Helping doctors with health care solution RITA has been saved
Helping doctors with health care solution RITA
Perspectives on AI’s impact on the world
Each day, AI helps address critical challenges in industries around the globe. According to a study from the British Medical Association, the United Kingdom is facing a shortage of 50,000 clinicians. In this AI for Good perspective, Deloitte UK’s Sunny Dosanjh discusses an AI and a health care solution known as Referral Intelligence and Triage Automation (RITA) that aims to reduce clinical admin tasks.
What is RITA, and how does it help address health care problems?
RITA is an AI tool intended to triage outpatient referrals from primary care into secondary care. It aims to reduce the clinical administrative burden and help clinicians spend more time on patient care. While the national and global shortages of clinicians continue to increase, studies show that up to 20% of clinicians’ time is still focused on administrative tasks. According to a recent study by the British Medical Association, the United Kingdom is 50,000 clinicians1 short, and it takes 15 years to get to a consultant clinician level (senior grade-level doctor). There is a considerable demand for clinicians that is only growing without enough supply. Technologies like RITA help eliminate the administrative burden and enable clinicians to do what they do the best—focus on their patients.
How does the AI solution, RITA, work?
RITA tests the potential of using the latest AI and robotics to automatically triage incoming patient referrals and assign patients to appropriate pathways, reducing the administrative burden of lower-risk referrals by about 40%; allowing more complex and higher-risk referrals to remain in the purview of hospital clinicians.

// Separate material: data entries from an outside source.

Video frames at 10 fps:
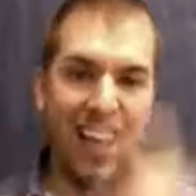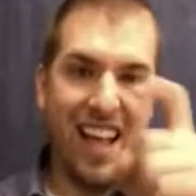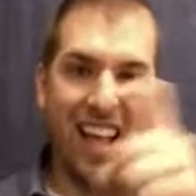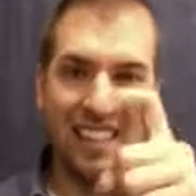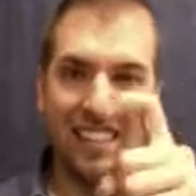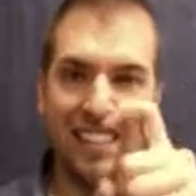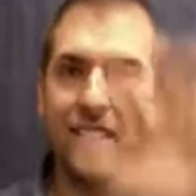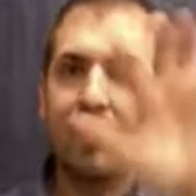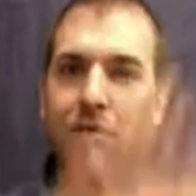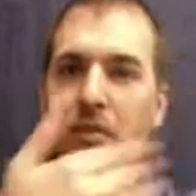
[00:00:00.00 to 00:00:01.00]
So
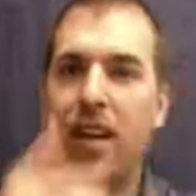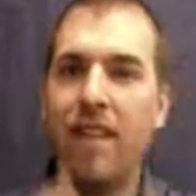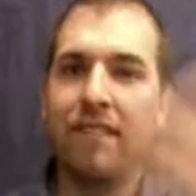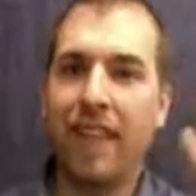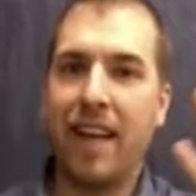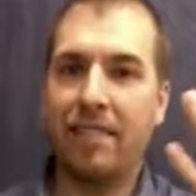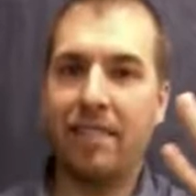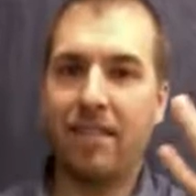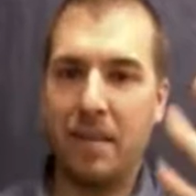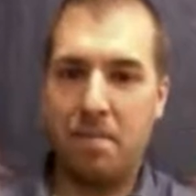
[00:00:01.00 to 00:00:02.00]
the y is
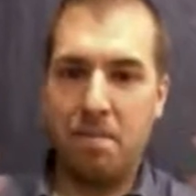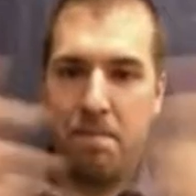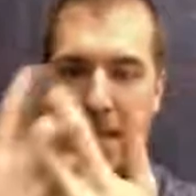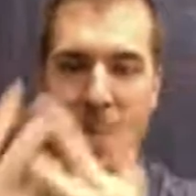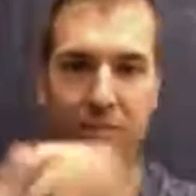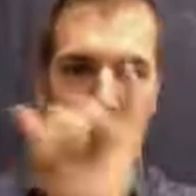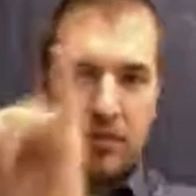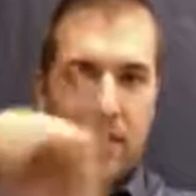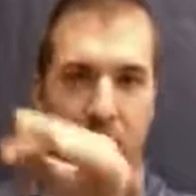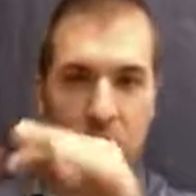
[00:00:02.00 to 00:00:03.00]
1/2
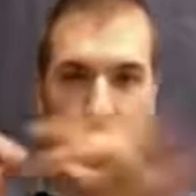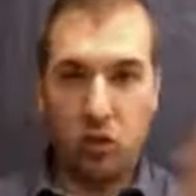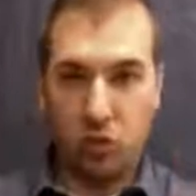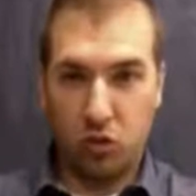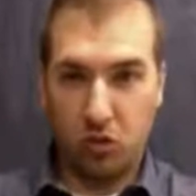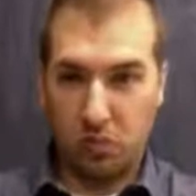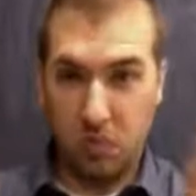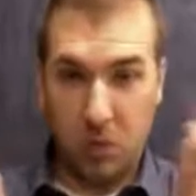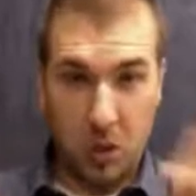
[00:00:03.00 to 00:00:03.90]
x minus 5.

RITA is integrated with an e-referral system that the National Health Service (NHS) built to extract referrals directly from the technical communication system. This technology uses natural language processing to extract medical terminology in multiple ways to map patient symptoms to clinical models that can pinpoint what diagnosis the patient is likely to have. Automating the triage process is estimated to reduce the overall time to triage.
What is the benefit of the solution?
The primary benefit is that RITA helps release the clinician’s time to focus on their patients. Deloitte’s research indicates that a consultant clinician takes about five minutes to review a referral. In the United Kingdom alone, doctors spend nearly 1 million hours reviewing referrals, which equates to the time of 500 full-time doctors. Imagine what impact 500 full-time clinicians could have when enabled to focus on patient care instead of administrative tasks. RITA is one solution the NHS can utilize to make an impact on the 50,000-clinician shortage.
Additional benefits of RITA include the solution’s alignment to national guidelines for standardization to provide the best treatment. This alignment to the national guidelines allows patients to receive a standardized care assessment the moment the referral hits the clinician’s inbox. Once a patient has been triaged, they can be funneled through the hospital system to receive additional care if needed.
Finally, RITA provides transparency. The solution gives increased visibility into what is otherwise quite an opaque process for health authorities to track a patient’s referrals in the system.
What are some of the key challenges and learnings?
There are two significant challenges: clinical safety by design and explainability.
In health care, clinical safety is the first and foremost priority when designing any solution. RITA has required a continued investment of time to create safety assessments and ensure national standards are being met. To alleviate the tremendous operational pressure clinicians face, system architects of RITA are also required to stay abreast of the evolving best practices in the medical field to ensure compliance.
Explainability is the second challenge RITA has worked to address. In health care, it’s difficult to build explainability around machine learning-based models. To tackle this challenge, explainability was a key consideration when building the solution to aid doctors and clinicians when adopting the solution.